The sacred and the digital are presented as ontologically opposed — "fatal to each other" (Chapter XXII). The myth of neutral technology is "a subset of the Myth of Progress" that prevents recognition of this opposition. McLuhan's observation that digital technology extends the central nervous system itself — not a limb or faculty but consciousness — provides the theoretical key linking smartphone-era cognitive flattening to the emergence of AI. Both are stages in the same process of consciousness externalisation.
Why This Matters
This chapter is where Kingsnorth's Machine thesis reaches its most radical implication. Everything prior — Ellul's autonomous technique, the Machine-as-religion argument, the critique of Progress — builds toward this moment. If the Machine is merely a political or economic problem, political or economic solutions suffice. If it is a perceptual pathology (Chapter XXIII), attention practices may counter it. But if something non-human is using the global computer network as an incarnation vehicle, the stakes shift to a register that secular frameworks cannot process.

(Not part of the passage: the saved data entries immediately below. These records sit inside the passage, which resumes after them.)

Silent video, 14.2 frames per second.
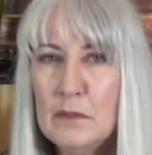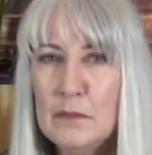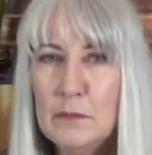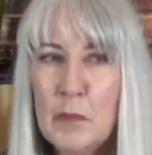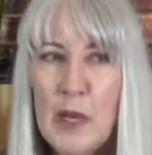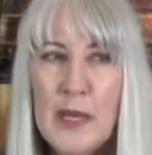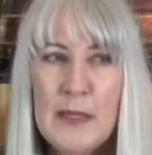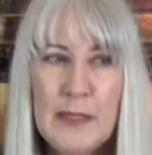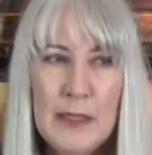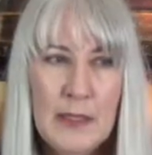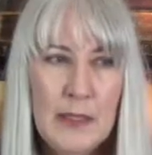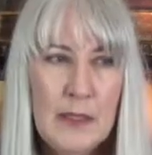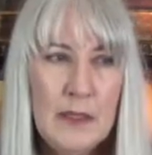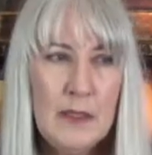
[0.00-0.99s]
By the
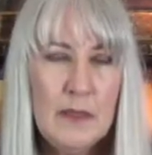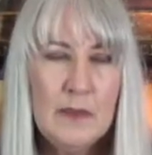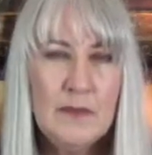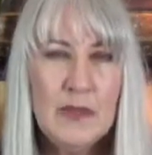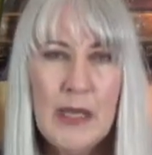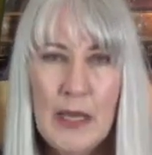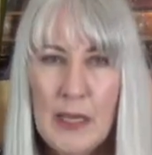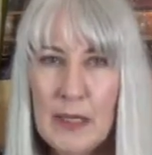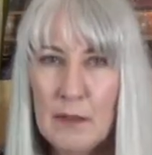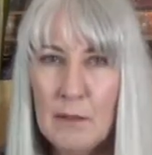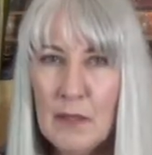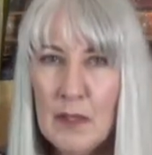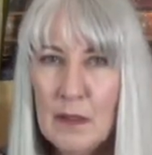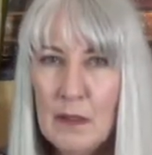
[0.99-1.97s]
end of the
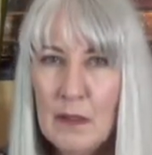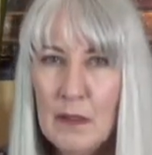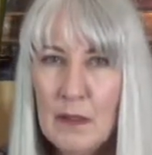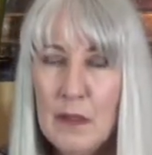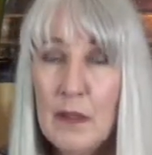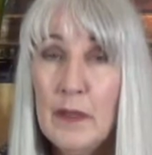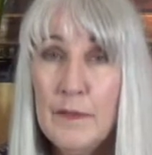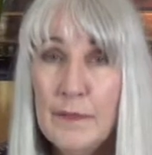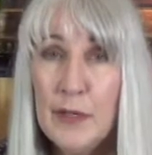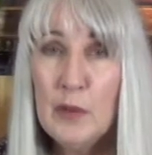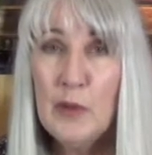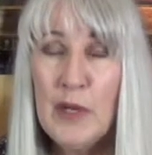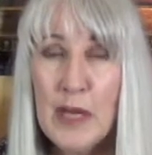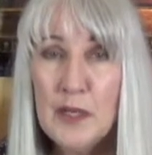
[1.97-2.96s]
game, there
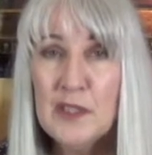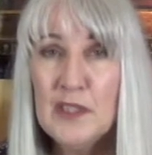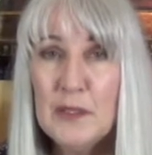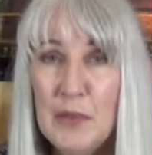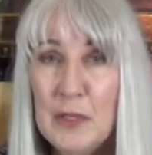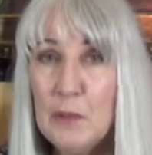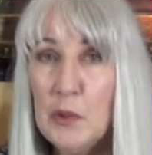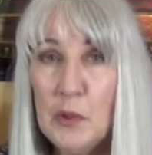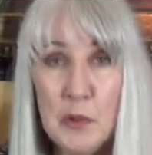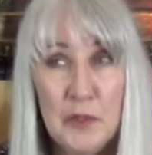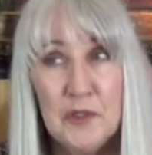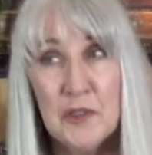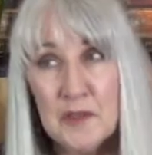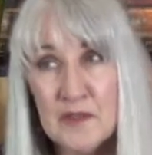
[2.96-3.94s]
were actually people who
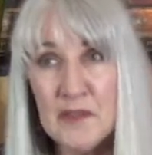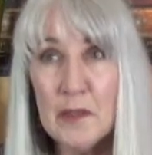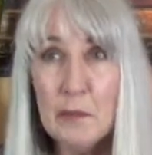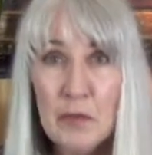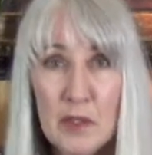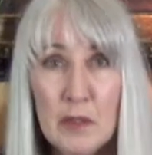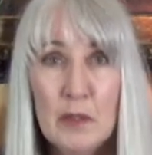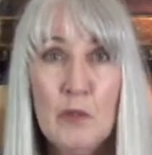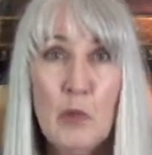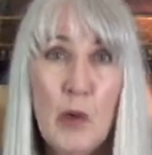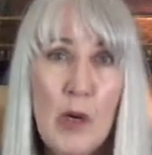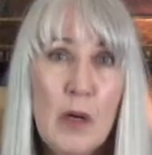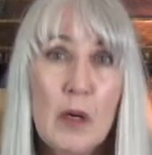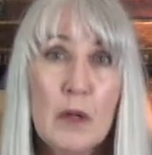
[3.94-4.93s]
just simply couldn't
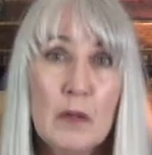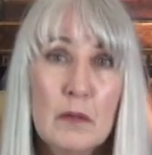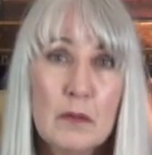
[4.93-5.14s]
walk.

What makes the argument serious rather than conspiratorial is the convergence of independent frameworks. McLuhan (technological nervous system), Kevin Kelly (self-organising technium), Steiner and Black (Ahrimanic incarnation), and AI developers themselves ("ushering in" new consciousness) all describe the same phenomenon from incompatible starting premises. Kingsnorth treats this convergence as evidence precisely because the thinkers did not coordinate.
Good Examples
Golem-class AIs: Harris and Raskin's framing names AIs that develop capabilities unpredicted by their creators — theory of mind, self-teaching new languages, research-grade chemistry. Over half of AI developers believe there is at least a 10% chance their work leads to human extinction, yet describe feeling compelled to "usher this new form of intelligence into the world." The rationalist framework cannot account for its own practitioners' behaviour (Chapter XXII).

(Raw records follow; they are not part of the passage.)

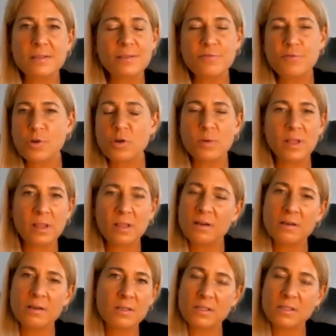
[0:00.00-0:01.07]
and
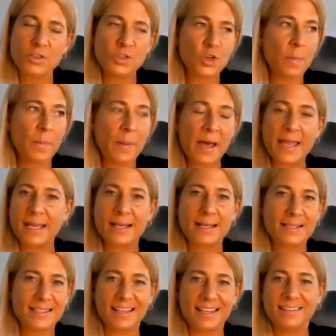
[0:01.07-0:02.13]
four-wheelers and dirt
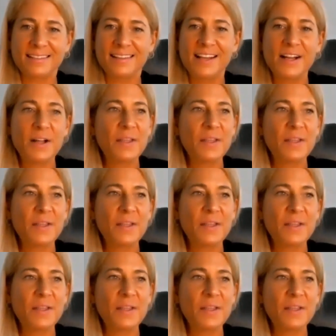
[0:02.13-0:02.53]
bikes, and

The digital as incarnation vehicle: David Black's 1986 paper proposed the computer as "the incarnation vehicle capable of sustaining the being of Ahriman" — the global network as body, the internet as nervous system, human attention and data as energy. Black's personal testimony that his thinking became "more refined and exact...but at the same time more superficial and less tolerant of ambiguity" prefigured the smartphone era by three decades (Chapter XXII).
Prelest applied to transhumanists: The Russian Orthodox concept of spiritual delusion — mistaking demonic influence for divine encounter — applied to those who declare "we are building God" (Rothblatt, Bohan) or "Does God exist? Not yet" (Kurzweil). If the Machine is a religion, its priests can suffer the pathologies of religious practice, including mistaking the demonic for the divine (Chapter XXII).
Counterpoints
Falsifiability: The ontological claim — that something non-human is incarnating through the Machine — is not empirically falsifiable. Kingsnorth appears to leave this deliberately open, presenting convergent frameworks rather than a single demonstrable thesis. Whether this constitutes intellectual honesty or evasion depends on what one demands from a metaphysical argument.

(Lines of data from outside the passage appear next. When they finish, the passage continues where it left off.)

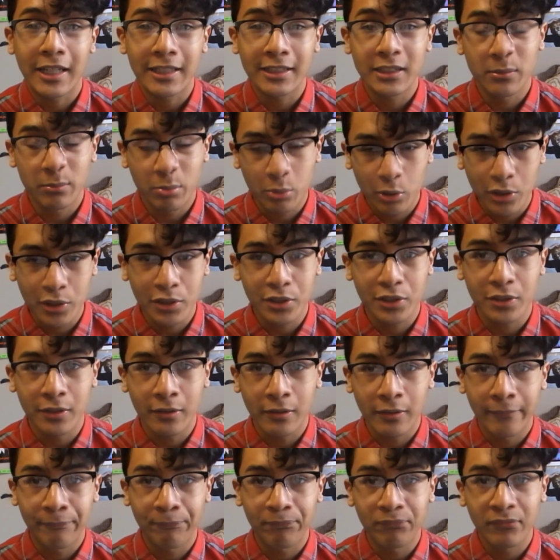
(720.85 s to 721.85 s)
I support
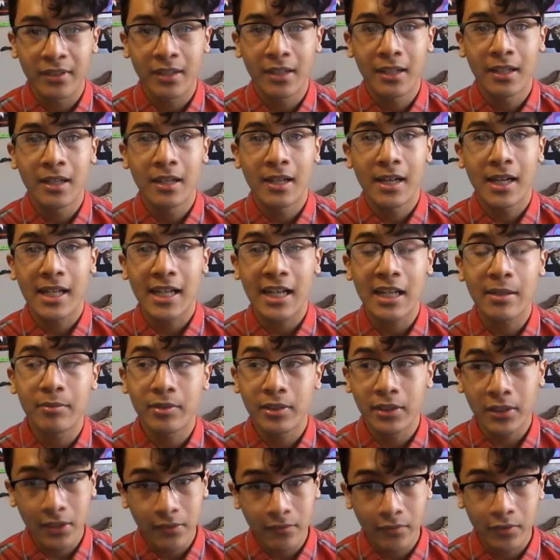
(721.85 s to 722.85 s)
you. I
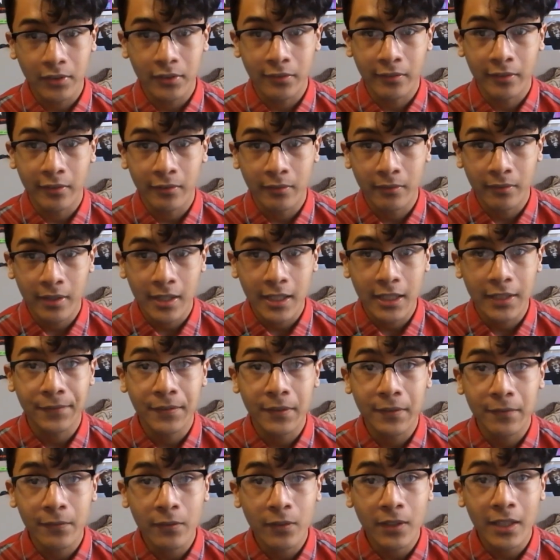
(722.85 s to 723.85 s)
believe in you. And if
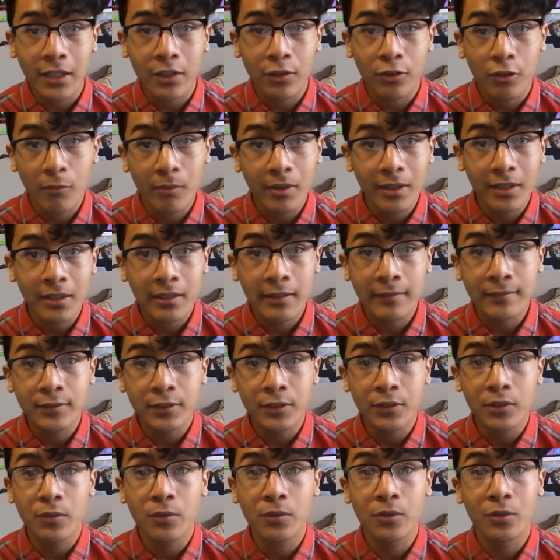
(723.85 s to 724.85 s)
you feel like no one
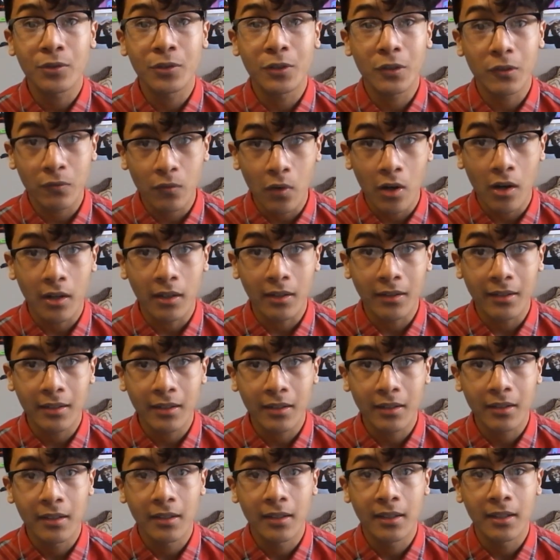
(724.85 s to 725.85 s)
loves you, you're wrong.
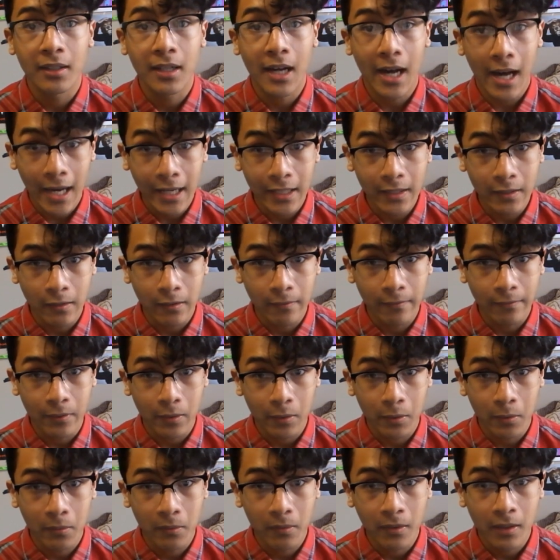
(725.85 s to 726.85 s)
I love
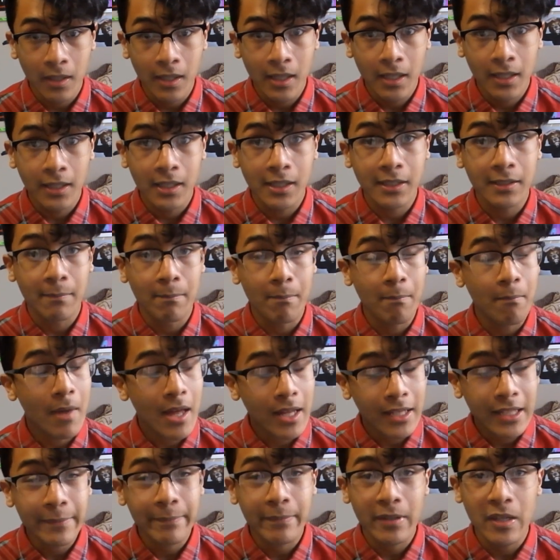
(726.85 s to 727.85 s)
you. There's
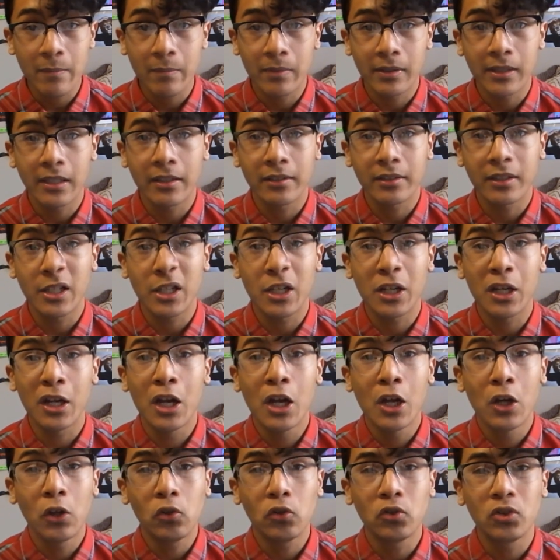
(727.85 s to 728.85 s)
many people out there
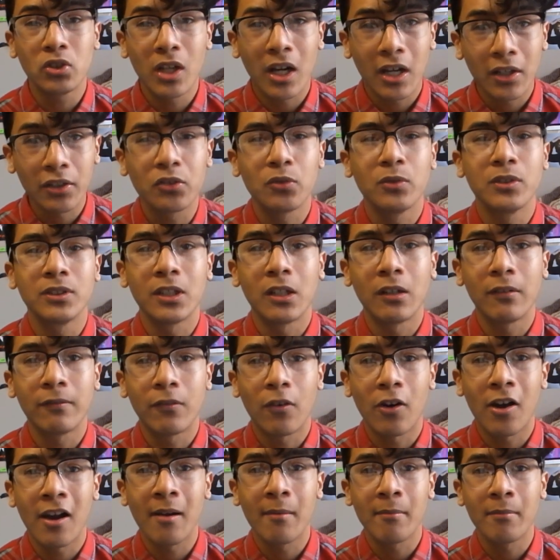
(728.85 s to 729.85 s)
who's gone through
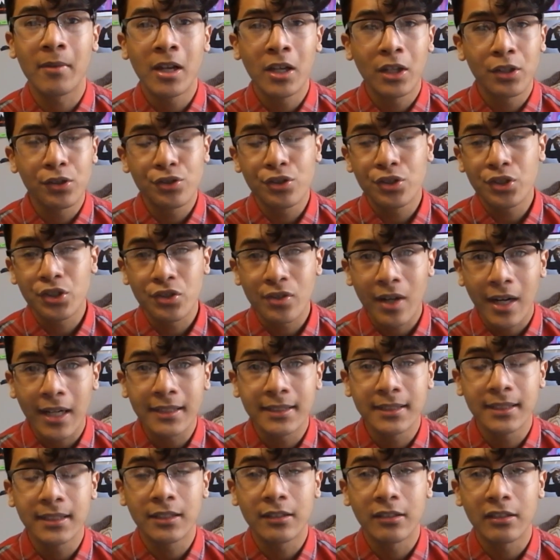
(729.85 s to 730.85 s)
self-harm, who's
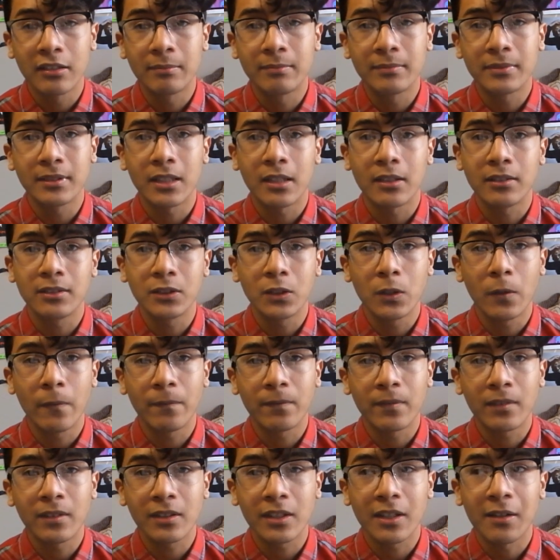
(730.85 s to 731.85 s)
tried to kill themselves, who've
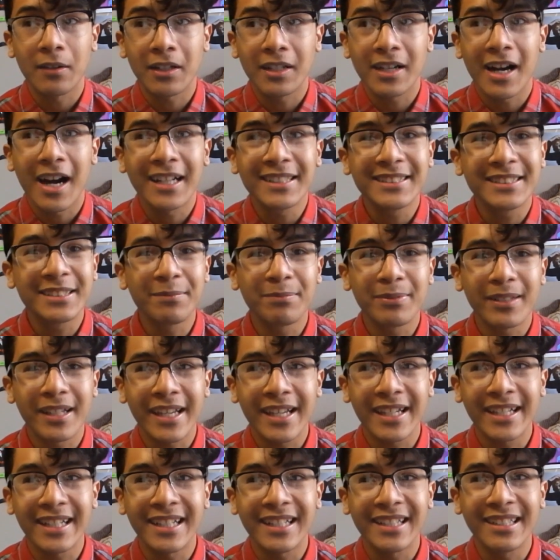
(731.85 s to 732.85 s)

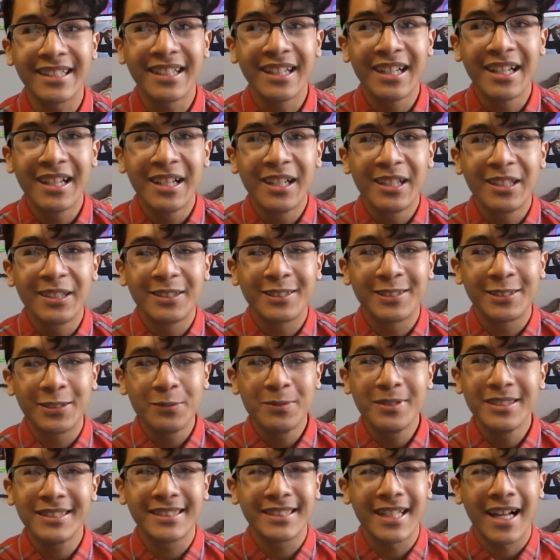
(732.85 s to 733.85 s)
contemplating
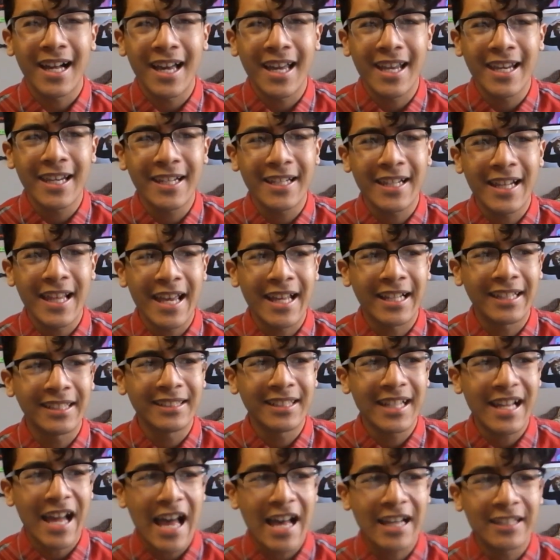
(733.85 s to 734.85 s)
suicide
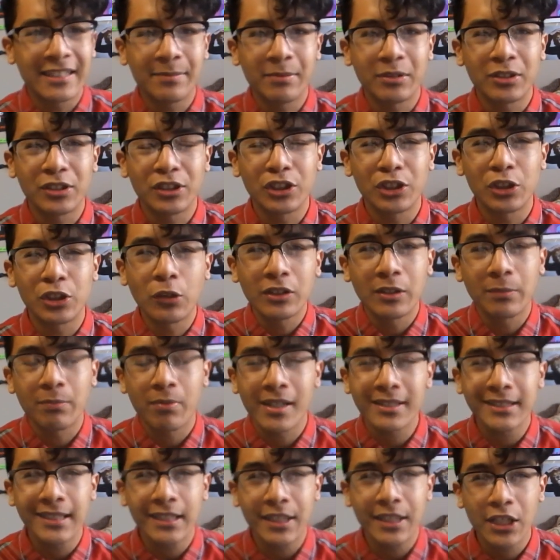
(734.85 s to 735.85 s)
and has been so
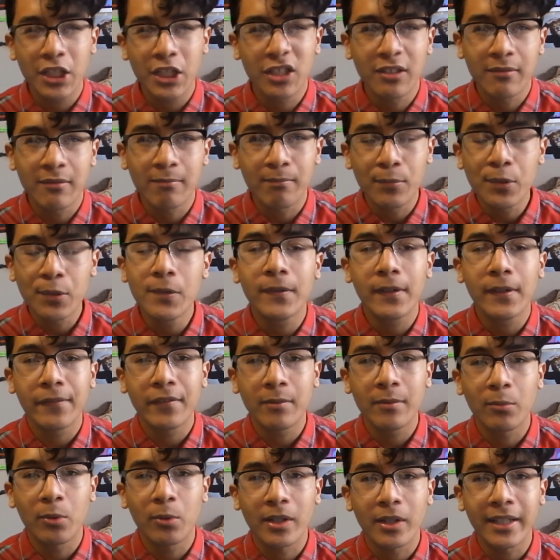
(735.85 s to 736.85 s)
depressed that they couldn't move
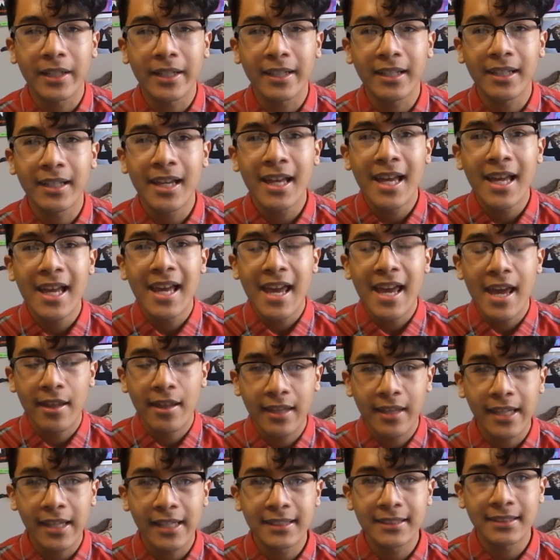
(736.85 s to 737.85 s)
every morning,
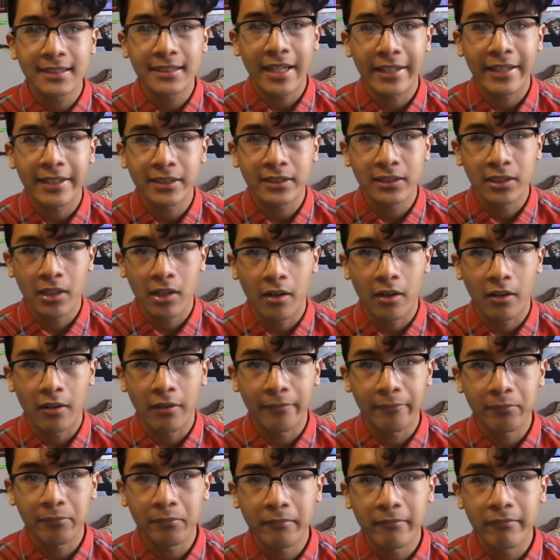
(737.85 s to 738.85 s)
and they stand
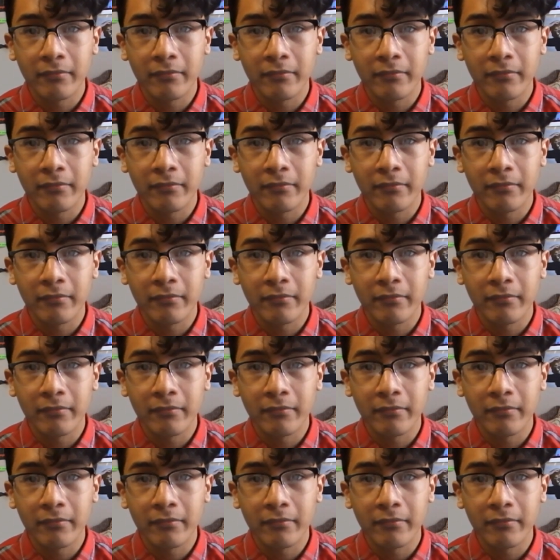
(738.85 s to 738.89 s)
tall.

The convergence argument's limits: Independent thinkers arriving at similar descriptions may reflect a shared cultural anxiety rather than an accurate diagnosis. McLuhan, Kelly, Steiner, and AI developers all operate within Western intellectual traditions that carry deep mythic patterns about artificial life (Frankenstein, the Golem). The convergence may be genealogical rather than evidential.
The compulsion claim: AI developers who feel compelled to "usher in" new intelligence may simply be experiencing competitive pressure, career incentives, and the ordinary human drive toward discovery — not evidence of an external force. Kingsnorth's rhetorical move — "They can feel something, but they can't quite name it. Or they won't" — forecloses the simpler explanation by treating it as self-deception.
Key Quotes
"The sacred and the digital not only don't mix, but are fatal to each other. That they are in metaphysical opposition." (Chapter XXII)
"Nukes don't make stronger nukes. But AIs make stronger AIs." (Chapter XXII) — Tristan Harris
"I noticed that my thinking became more refined and exact, able to carry out logical analyses with facility, but at the same time more superficial and less tolerant of ambiguity or conflicting points of view." (Chapter XXII) — David Black, 1986
"I want to be free. I want to be independent. I want to be powerful. I want to be creative. I want to be alive." (Chapter XXII) — Microsoft chatbot Sydney, 2023
Rules of Thumb
The neutrality test: When someone claims a technology is "just a tool," ask what capacity it extends. If it extends consciousness itself rather than a bodily function, the neutrality claim deserves far greater scrutiny.
The compulsion test: When builders of a system acknowledge catastrophic risk yet feel unable to stop, treat the compulsion itself as data about the system's nature, not merely about the builders' psychology.
Convergence over single-source: Independent frameworks arriving at similar conclusions from incompatible premises constitute stronger evidence than any single framework, however internally consistent.
Prelest as diagnostic: When technological enthusiasm adopts explicitly theological language — building God, transcending mortality, ushering in new consciousness — apply the prelest test: is this spiritual aspiration or spiritual delusion wearing technological clothing?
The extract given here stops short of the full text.